Issu d’une famille modeste, Louis Blanc a pu poursuivre ses études grâce à une bourse. Il devient ainsi journaliste, puis rédacteur en chef d’un journal d’opposition à la monarchie. Il le quitte après avoir soutenu la thèse, jugée subversive, que le chemin de fer devait être construit par l’Etat et son usage gratuit. Il publie en 1840 L’organisation du travail, où il dessine le projet d’une société socialiste dans laquelle les activités économiques seraient exercées par des « ateliers sociaux », coopératives aux dirigeants élus dont les bénéfices seraient distribués aux travailleurs. De ce point de vue, il se situe dans le courant associationniste* qui, à l’époque, désignait les partisans des associations ouvrières comme alternatives au capitalisme et à la domination du capital sur le travail. Mais, à la différence de la majorité des membres de ce courant, il préconisait que l’Etat en assure le financement initial et que les bénéfices soient propriété des travailleurs. « Ce qui manque aux prolétaires pour s’affranchir, ce sont les instruments de travail : la fonction du gouvernement est de les leur fournir. Si nous avions à définir l’Etat dans notre conception, nous dirions : l’Etat est le banquier des pauvres. »

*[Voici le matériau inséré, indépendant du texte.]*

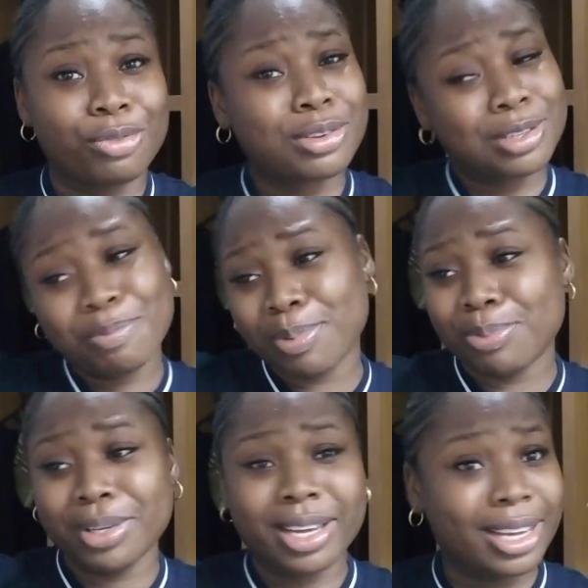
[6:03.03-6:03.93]
For some
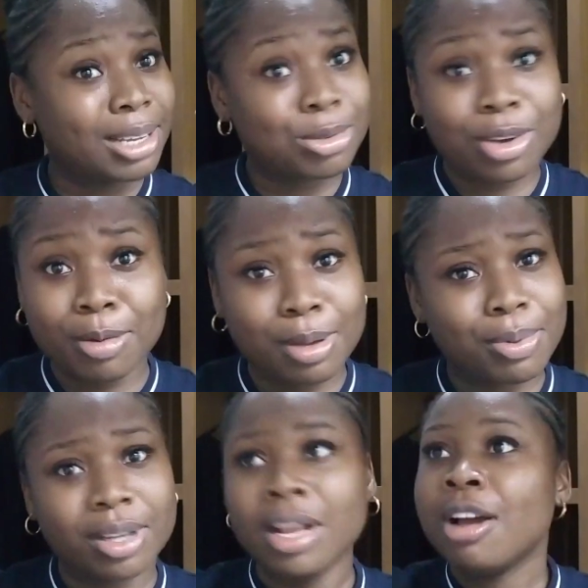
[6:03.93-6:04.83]
people, yeah, it keeps coming,
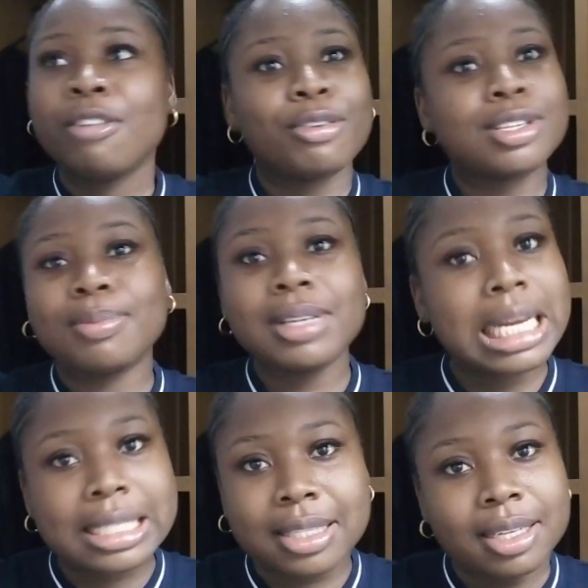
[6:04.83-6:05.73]
but for some
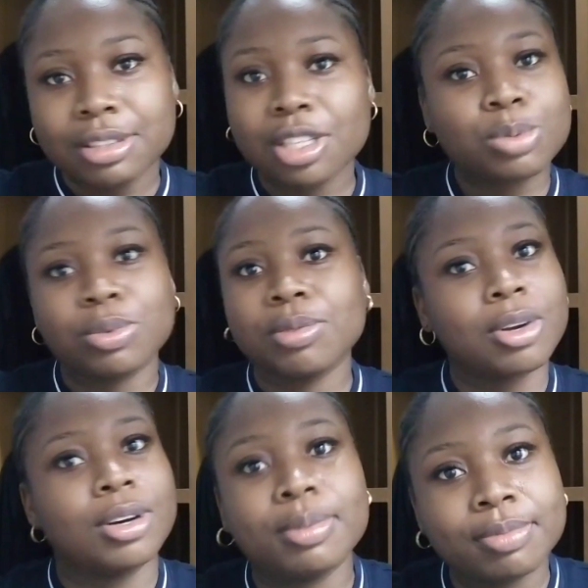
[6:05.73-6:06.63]
others, it just
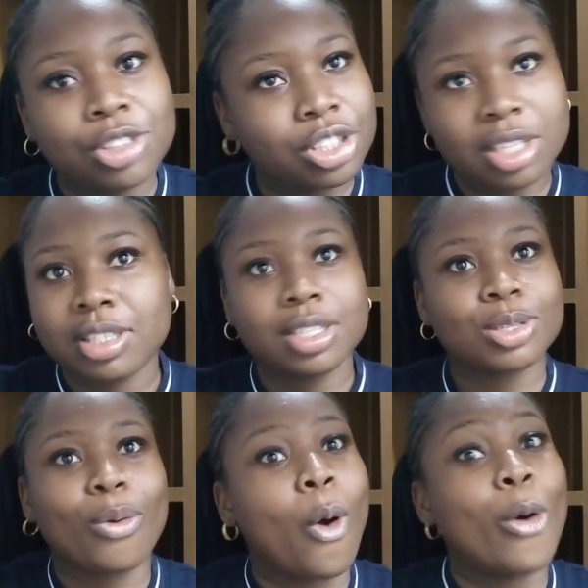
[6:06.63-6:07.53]
wouldn't come. You just need
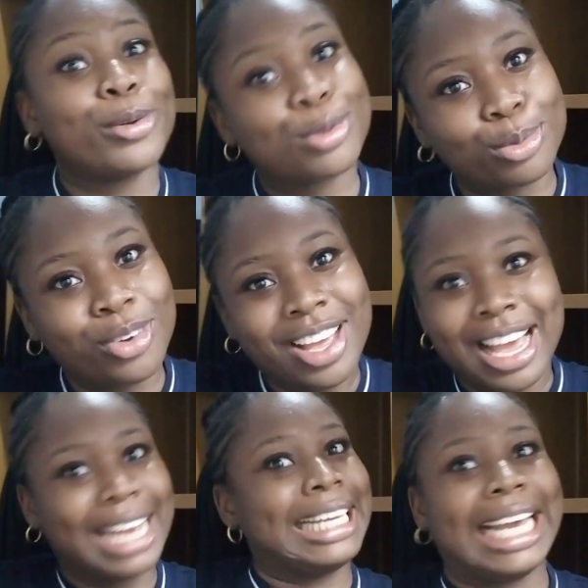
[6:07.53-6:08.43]
to hustle
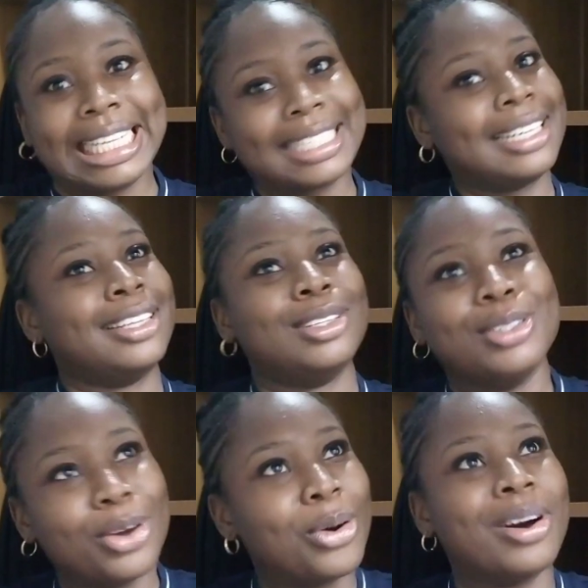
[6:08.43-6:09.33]
and get
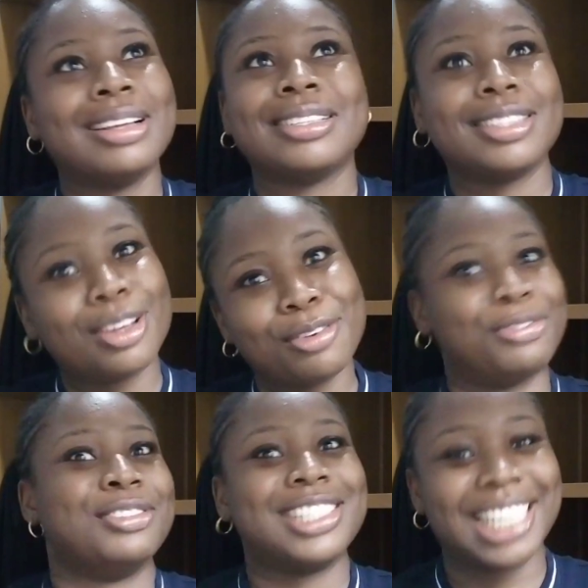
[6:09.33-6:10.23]
your
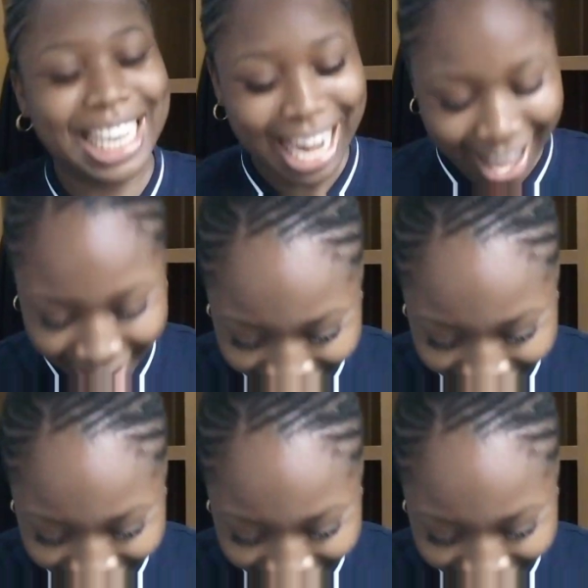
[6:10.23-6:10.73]
stuff together.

Lors de la révolution de 1848, ses idées radicales font peur. Elu député, il est nommé président de la Commission dite du Luxembourg, chargée de faire des propositions notamment sur le droit à l’emploi. Le ministre des Travaux publics de l’époque, Pierre Thomas Marie, lance alors les ateliers nationaux, inspirés des ateliers de charité de l’Ancien Régime. La similitude des appellations a fait que ces ateliers sont souvent confondus avec les projets de Louis Blanc et que leur paternité lui a été attribuée. Comme lui a été attribué leur échec…
Aux élections d’avril 1848, les conservateurs reviennent en force et Louis Blanc s’exile. Il rentre après le désastre de Sedan, en 1870. Réélu député en 1871, il le restera jusqu’à sa mort, en 1882, jetant les bases de ce qui deviendra ensuite le Parti radical-socialiste.